Saved entries
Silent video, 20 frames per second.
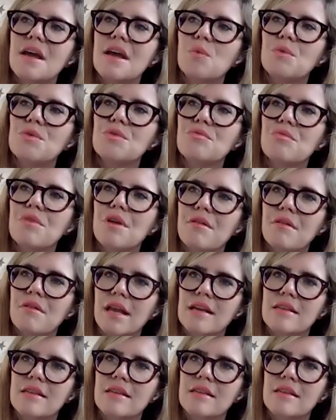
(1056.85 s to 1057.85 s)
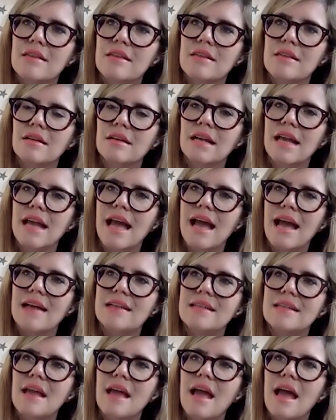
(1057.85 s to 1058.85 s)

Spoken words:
was rearing its ugly head.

WHAT TO DO
Print the data word for word and omit the pictures.

WRITTEN ANSWER
Silent video, 20 frames per second.
(1056.85 s to 1057.85 s)
(1057.85 s to 1058.85 s)

Spoken words:
was rearing its ugly head.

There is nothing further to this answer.